• **DATA RECORDS**
=== Section Start ===
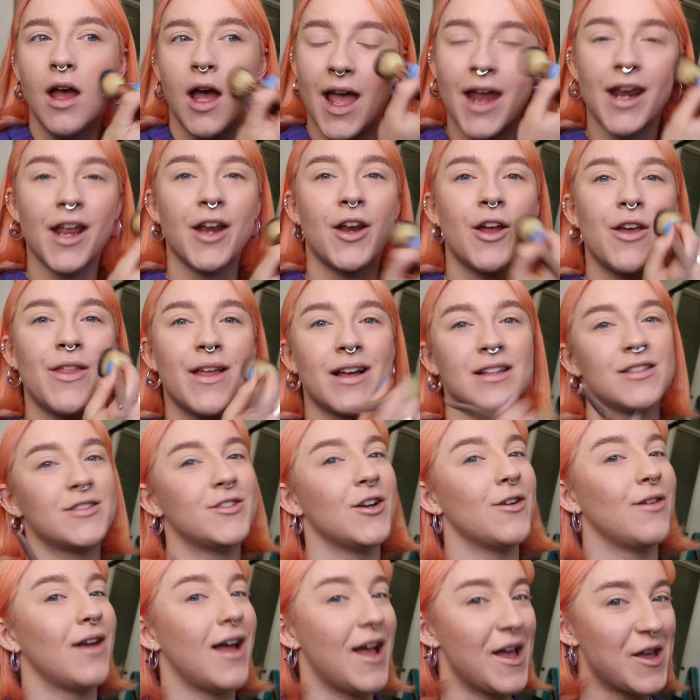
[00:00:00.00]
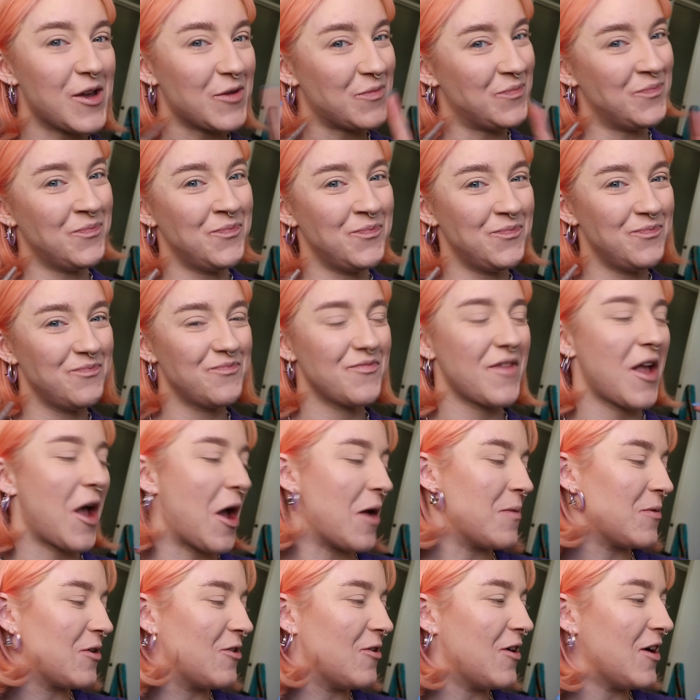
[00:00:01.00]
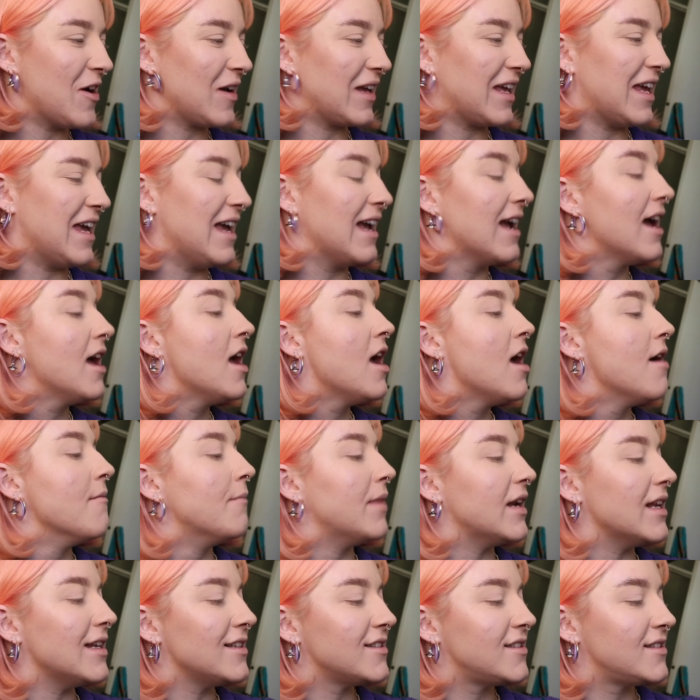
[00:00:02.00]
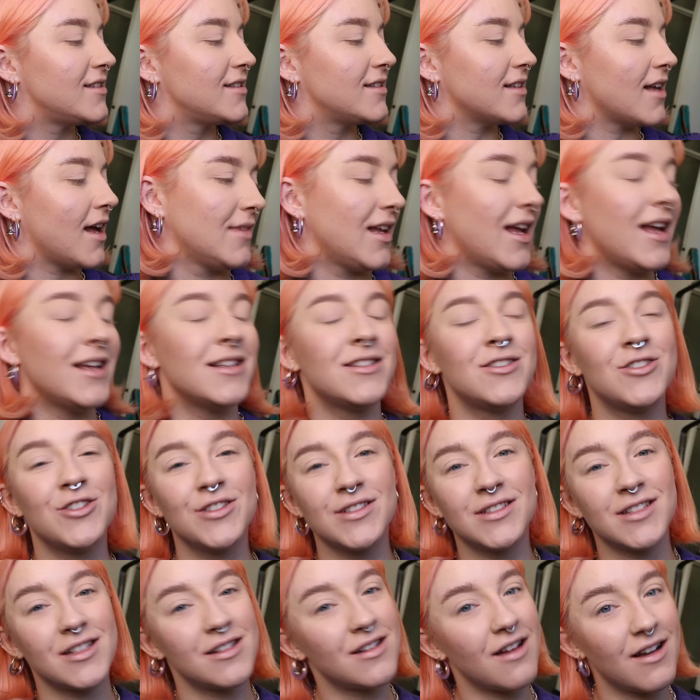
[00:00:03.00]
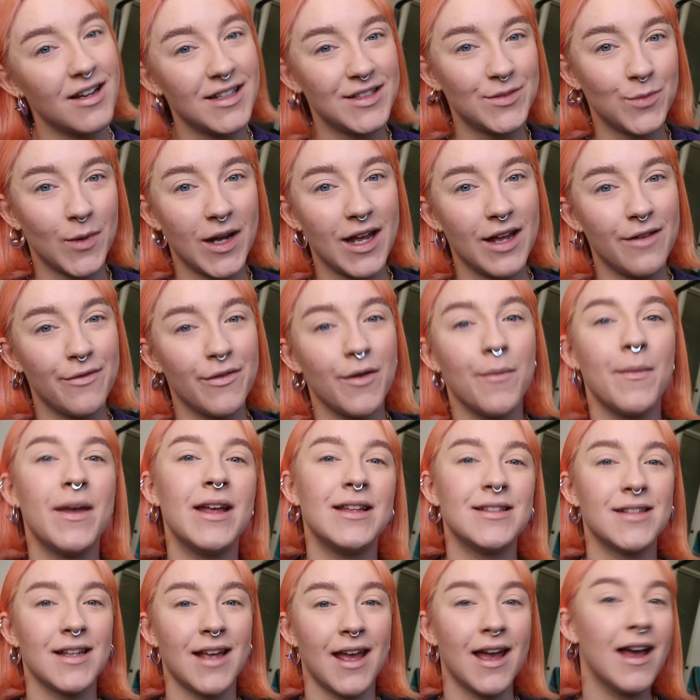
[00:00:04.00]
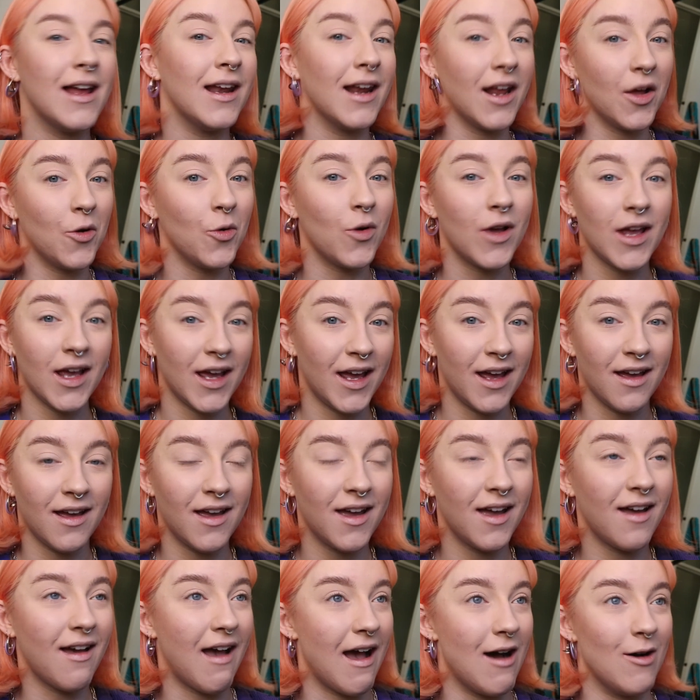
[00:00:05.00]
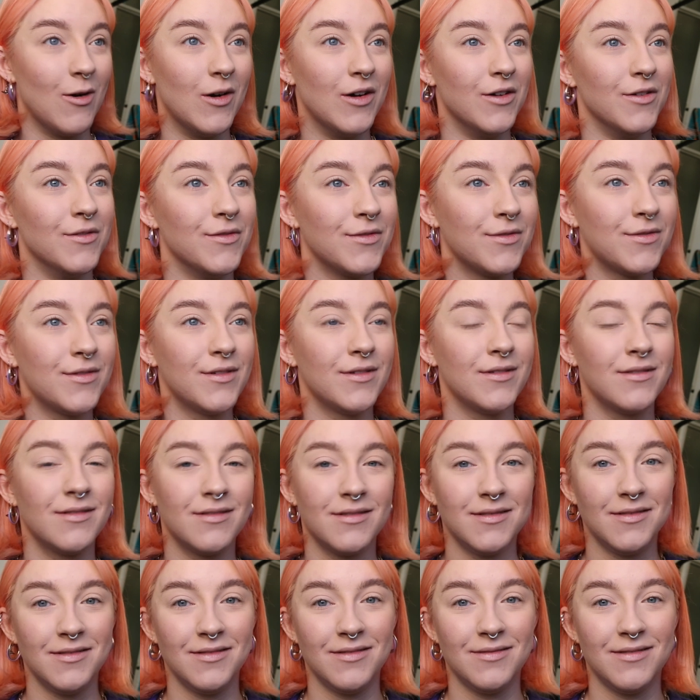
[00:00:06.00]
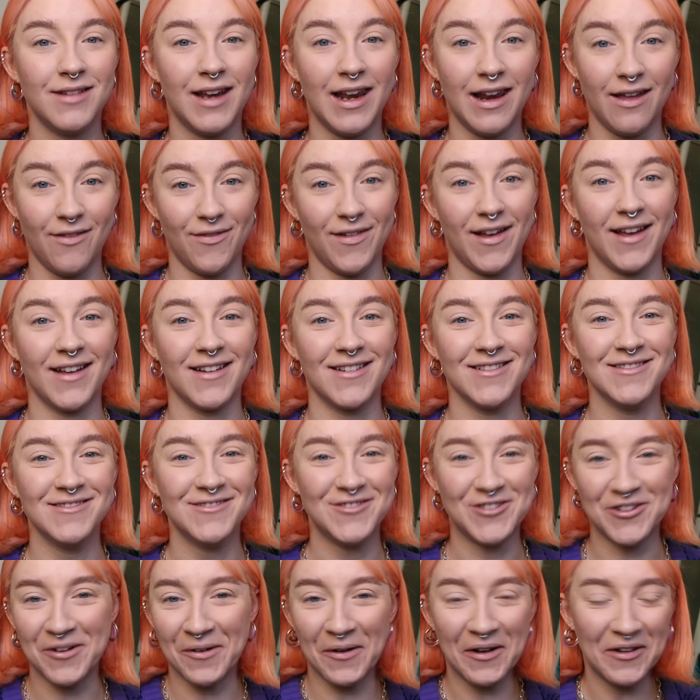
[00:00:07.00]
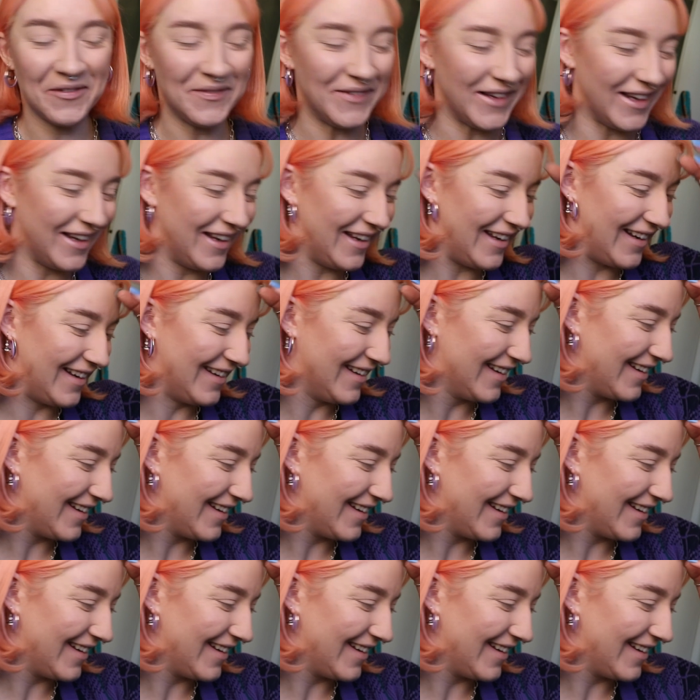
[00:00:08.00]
And I know that's so like, I'm quirky, but it's just a nice way for me to get a little kick out of living. Do you know what I mean?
=== Section End ===
• **WHAT THE TASK ASKS**
No picture belongs in the answer; the rest of the records must be repeated exactly.

• **ANSWER TO THE PROBLEM**
[00:00:00.00]
[00:00:01.00]
[00:00:02.00]
[00:00:03.00]
[00:00:04.00]
[00:00:05.00]
[00:00:06.00]
[00:00:07.00]
[00:00:08.00]
And I know that's so like, I'm quirky, but it's just a nice way for me to get a little kick out of living. Do you know what I mean?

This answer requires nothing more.